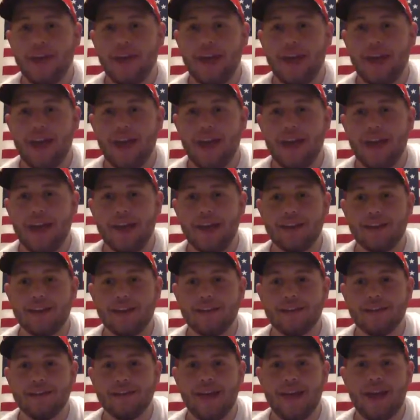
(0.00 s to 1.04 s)
And
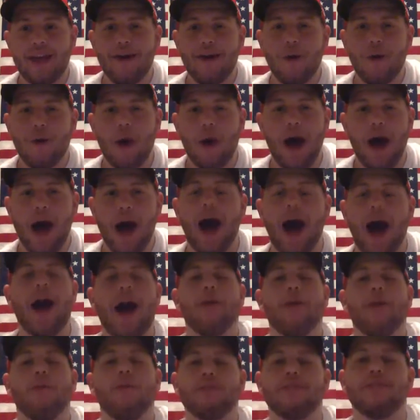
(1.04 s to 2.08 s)
now I
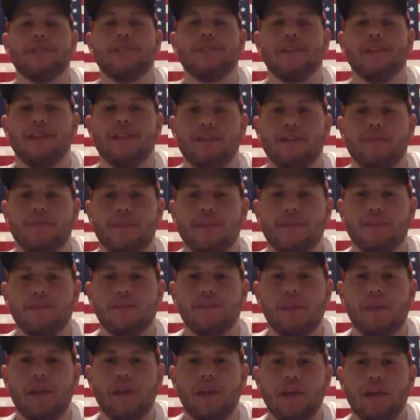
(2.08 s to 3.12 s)
would sit him this
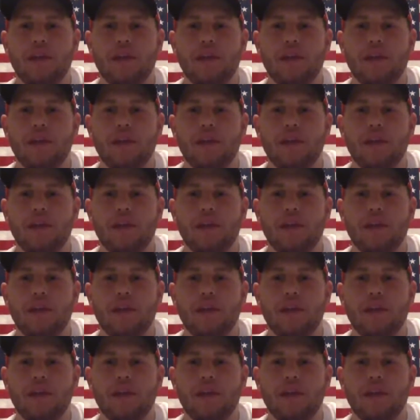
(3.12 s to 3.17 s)
week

::::

Copy all records exactly; omit images.

- _The answer_:
(0.00 s to 1.04 s)
And
(1.04 s to 2.08 s)
now I
(2.08 s to 3.12 s)
would sit him this
(3.12 s to 3.17 s)
week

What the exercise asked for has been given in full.